A reblodar, muchachos esta noche...


Y como decía anteriormente la semana de Carnaval en este país es un relajo, de musculos y laxitud en el cumplimiento de las normas (y me abstengo al significado mismo de la palabra)
Resulta que como no puedo con mi condición de querer ser más de lo que puedo, le dí el número de celular a mis clientes con la condición que no llamaran el lunes y martes. Mi intención estaba en no desatenderlos y de tener el stock necesitado iba a la tienda y les proporcionaba el item precisado.

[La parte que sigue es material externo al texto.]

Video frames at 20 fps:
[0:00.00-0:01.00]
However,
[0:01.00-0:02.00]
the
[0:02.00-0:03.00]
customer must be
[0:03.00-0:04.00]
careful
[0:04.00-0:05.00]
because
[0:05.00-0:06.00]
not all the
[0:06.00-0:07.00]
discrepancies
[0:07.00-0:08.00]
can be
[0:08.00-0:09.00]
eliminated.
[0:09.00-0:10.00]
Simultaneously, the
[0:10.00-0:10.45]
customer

Lunes, riiiing! "ché Alfredo a vós te parece que el lunes después de esta semana me puedas conseguir el .....", mmmm, menos mal que pedí lunes y martes libres de toda carga....!!
Esa llamada me presagiaba que el descanso no llegaría pero me equivoque tuve que venir solamente 3 veces (!?) en el correr de la semana, realmente por pavadas, cosas chicas que no justificaban en absoluto haber permanecido abiertos. Un acierto, aunque sin saberlo la semana después sería otra historia.

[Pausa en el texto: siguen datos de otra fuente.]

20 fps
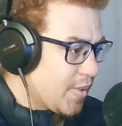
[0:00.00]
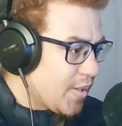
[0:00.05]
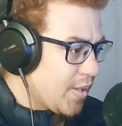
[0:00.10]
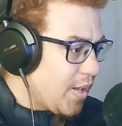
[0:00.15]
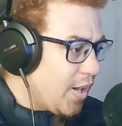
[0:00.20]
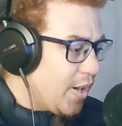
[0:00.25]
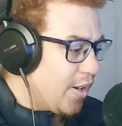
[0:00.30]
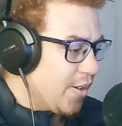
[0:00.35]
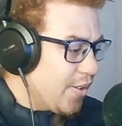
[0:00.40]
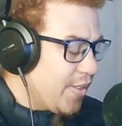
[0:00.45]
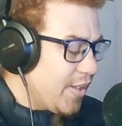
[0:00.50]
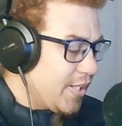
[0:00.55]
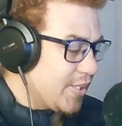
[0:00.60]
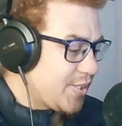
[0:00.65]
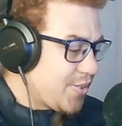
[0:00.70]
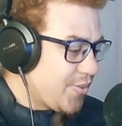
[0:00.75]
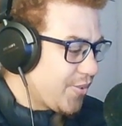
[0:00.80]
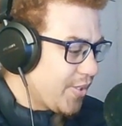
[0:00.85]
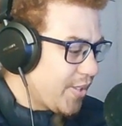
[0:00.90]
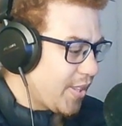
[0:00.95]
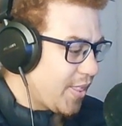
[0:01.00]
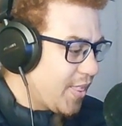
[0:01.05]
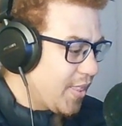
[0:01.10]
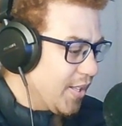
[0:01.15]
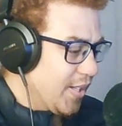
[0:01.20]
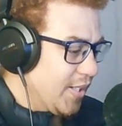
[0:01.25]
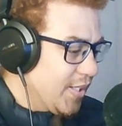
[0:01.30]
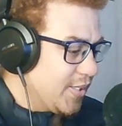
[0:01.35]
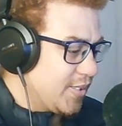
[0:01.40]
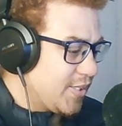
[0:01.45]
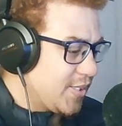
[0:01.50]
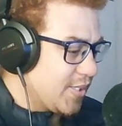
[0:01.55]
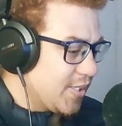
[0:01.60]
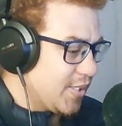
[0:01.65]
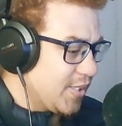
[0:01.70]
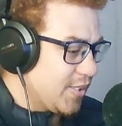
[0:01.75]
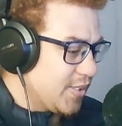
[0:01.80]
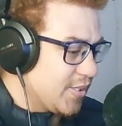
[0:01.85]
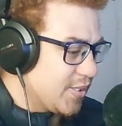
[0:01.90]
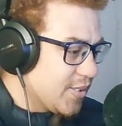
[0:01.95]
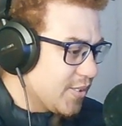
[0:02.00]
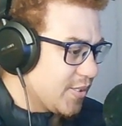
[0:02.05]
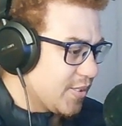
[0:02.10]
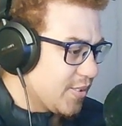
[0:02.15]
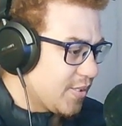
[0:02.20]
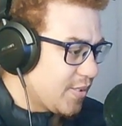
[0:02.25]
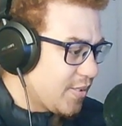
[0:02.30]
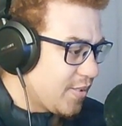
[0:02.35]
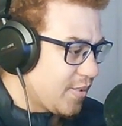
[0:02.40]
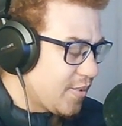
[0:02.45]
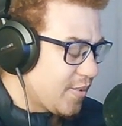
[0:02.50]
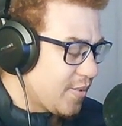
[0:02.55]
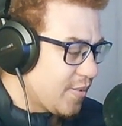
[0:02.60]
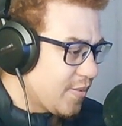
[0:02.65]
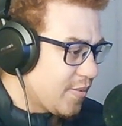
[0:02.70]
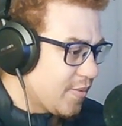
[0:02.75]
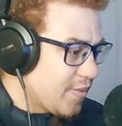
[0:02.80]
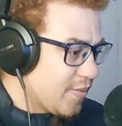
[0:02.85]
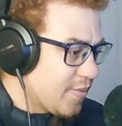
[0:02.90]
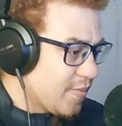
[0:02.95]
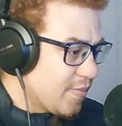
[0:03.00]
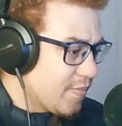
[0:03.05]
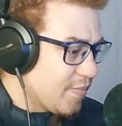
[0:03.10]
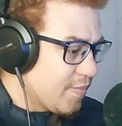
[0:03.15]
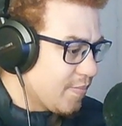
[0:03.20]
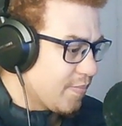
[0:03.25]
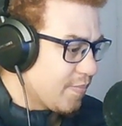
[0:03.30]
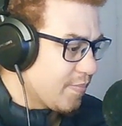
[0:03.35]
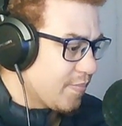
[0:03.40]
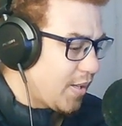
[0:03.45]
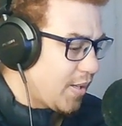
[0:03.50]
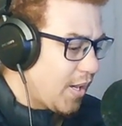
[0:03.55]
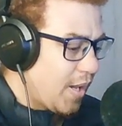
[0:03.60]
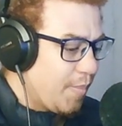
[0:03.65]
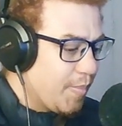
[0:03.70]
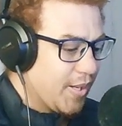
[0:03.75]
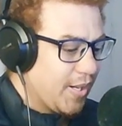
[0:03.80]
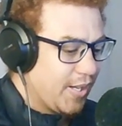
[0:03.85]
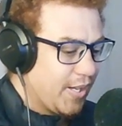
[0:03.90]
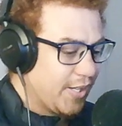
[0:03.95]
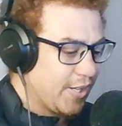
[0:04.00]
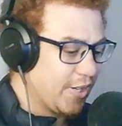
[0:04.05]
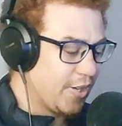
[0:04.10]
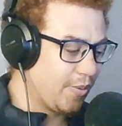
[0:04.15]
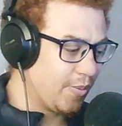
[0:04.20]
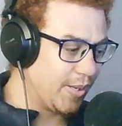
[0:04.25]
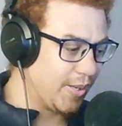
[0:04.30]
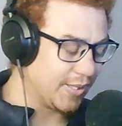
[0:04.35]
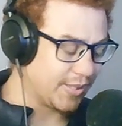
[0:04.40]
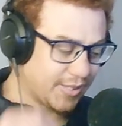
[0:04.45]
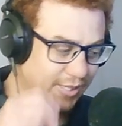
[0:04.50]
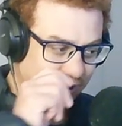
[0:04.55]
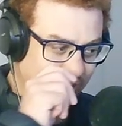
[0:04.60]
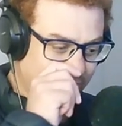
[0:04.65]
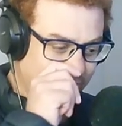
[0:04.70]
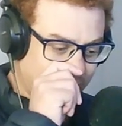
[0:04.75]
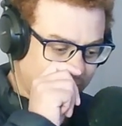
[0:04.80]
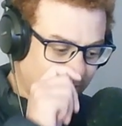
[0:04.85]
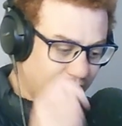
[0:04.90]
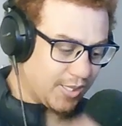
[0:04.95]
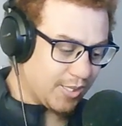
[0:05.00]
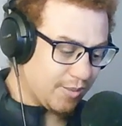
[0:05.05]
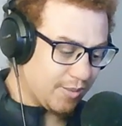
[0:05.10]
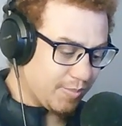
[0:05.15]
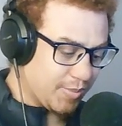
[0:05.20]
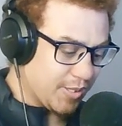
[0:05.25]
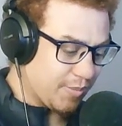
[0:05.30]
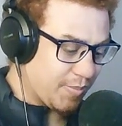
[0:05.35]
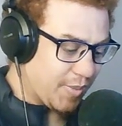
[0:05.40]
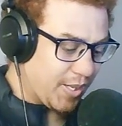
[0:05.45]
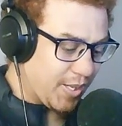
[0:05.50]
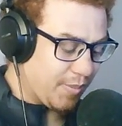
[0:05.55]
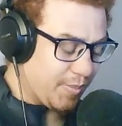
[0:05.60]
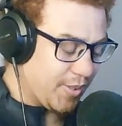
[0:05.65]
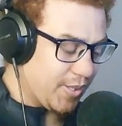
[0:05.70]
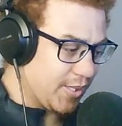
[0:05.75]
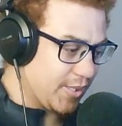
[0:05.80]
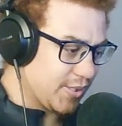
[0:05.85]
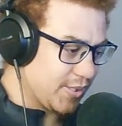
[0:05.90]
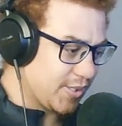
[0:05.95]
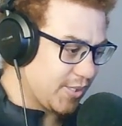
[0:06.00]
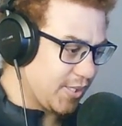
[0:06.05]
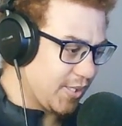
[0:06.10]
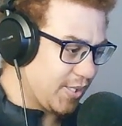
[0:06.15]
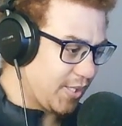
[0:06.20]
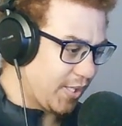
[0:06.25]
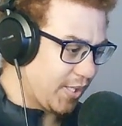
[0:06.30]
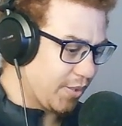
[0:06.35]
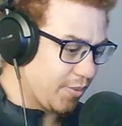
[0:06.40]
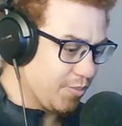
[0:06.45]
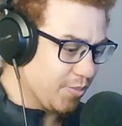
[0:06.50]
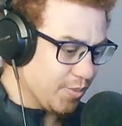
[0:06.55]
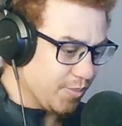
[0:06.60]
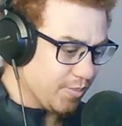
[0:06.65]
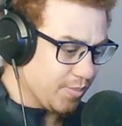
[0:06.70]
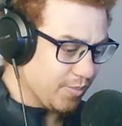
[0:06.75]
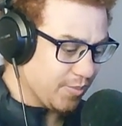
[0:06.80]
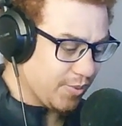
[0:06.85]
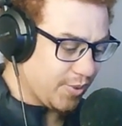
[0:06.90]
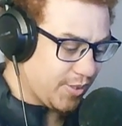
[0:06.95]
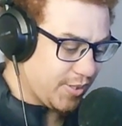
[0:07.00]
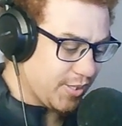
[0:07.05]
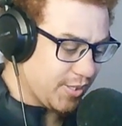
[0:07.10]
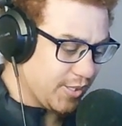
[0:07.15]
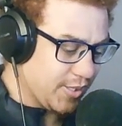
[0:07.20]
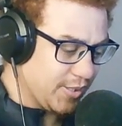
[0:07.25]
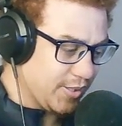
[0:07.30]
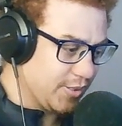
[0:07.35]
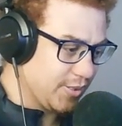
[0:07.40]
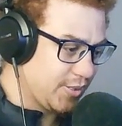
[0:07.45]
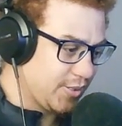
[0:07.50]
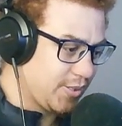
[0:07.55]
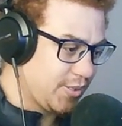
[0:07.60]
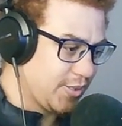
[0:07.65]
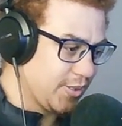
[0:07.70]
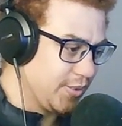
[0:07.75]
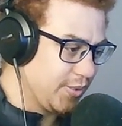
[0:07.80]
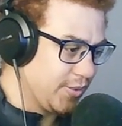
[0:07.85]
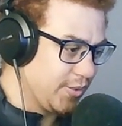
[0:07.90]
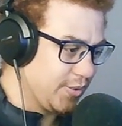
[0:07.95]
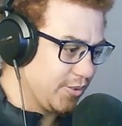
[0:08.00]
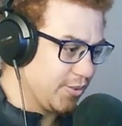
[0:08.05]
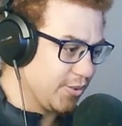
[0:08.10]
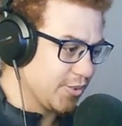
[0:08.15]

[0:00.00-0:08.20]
Oh, that's for the third season. I mean, I don't know what they said, but maybe they said like we'll return soon or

Mis proyecciones de quietud absoluta en el mes de Febrero se quebraron rápidamente el mismo lunes, como por arte de Mandinga me hicieron pedidos que un simple mortal no hubiese podido cumplir en tiempo y forma.
Lo asumí , me saqué los lentes desgarré mi camisa y dejé que el logo rojo que se veía en mi pecho brillara , eso sí la capa me la tuve que sacar porque molestaba un poco a mis rápidos movimientos.
A Montevideo lo agarré de sorpresa, toda la semana a mil, que linda sensación, me sentí necesitado, je!